Start of Block

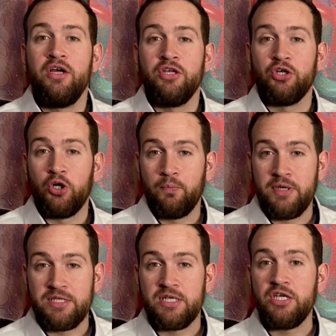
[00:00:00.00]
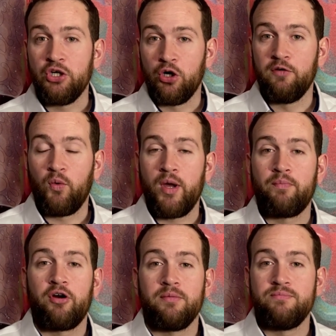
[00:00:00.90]
your obesity, your overweight
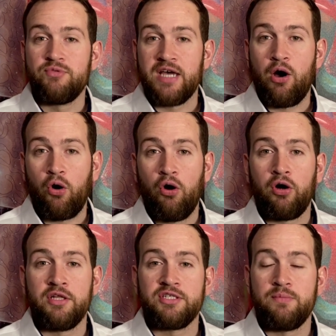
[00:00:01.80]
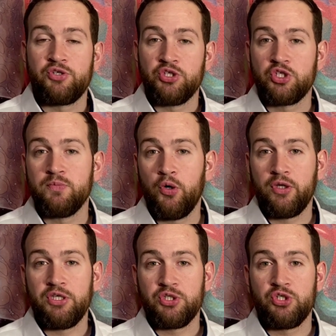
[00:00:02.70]
problems, alcohol consumption,
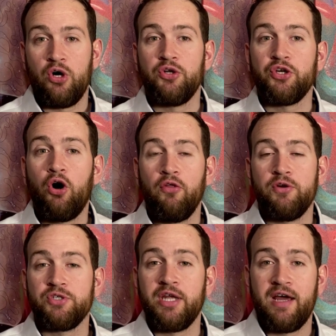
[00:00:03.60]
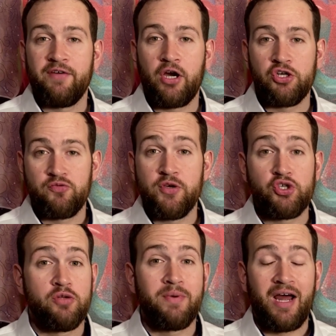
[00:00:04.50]
smoking, salt, all those are going to have a
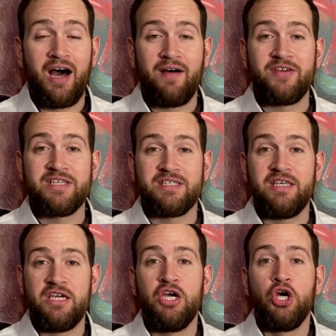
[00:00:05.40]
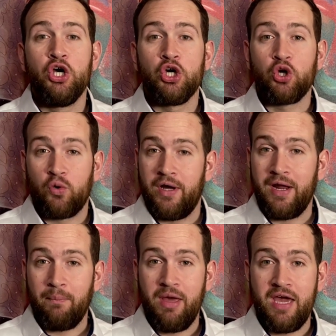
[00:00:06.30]
contribution, but obviously
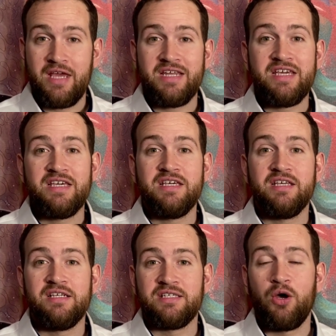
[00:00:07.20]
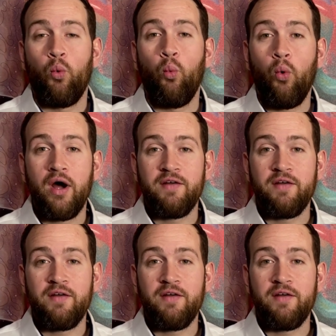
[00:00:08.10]
chronic pain is one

End of Block

### What you should do
Every record above should be set down exactly, with the pictures left out.

### Result
[00:00:00.00]
[00:00:00.90]
your obesity, your overweight
[00:00:01.80]
[00:00:02.70]
problems, alcohol consumption,
[00:00:03.60]
[00:00:04.50]
smoking, salt, all those are going to have a
[00:00:05.40]
[00:00:06.30]
contribution, but obviously
[00:00:07.20]
[00:00:08.10]
chronic pain is one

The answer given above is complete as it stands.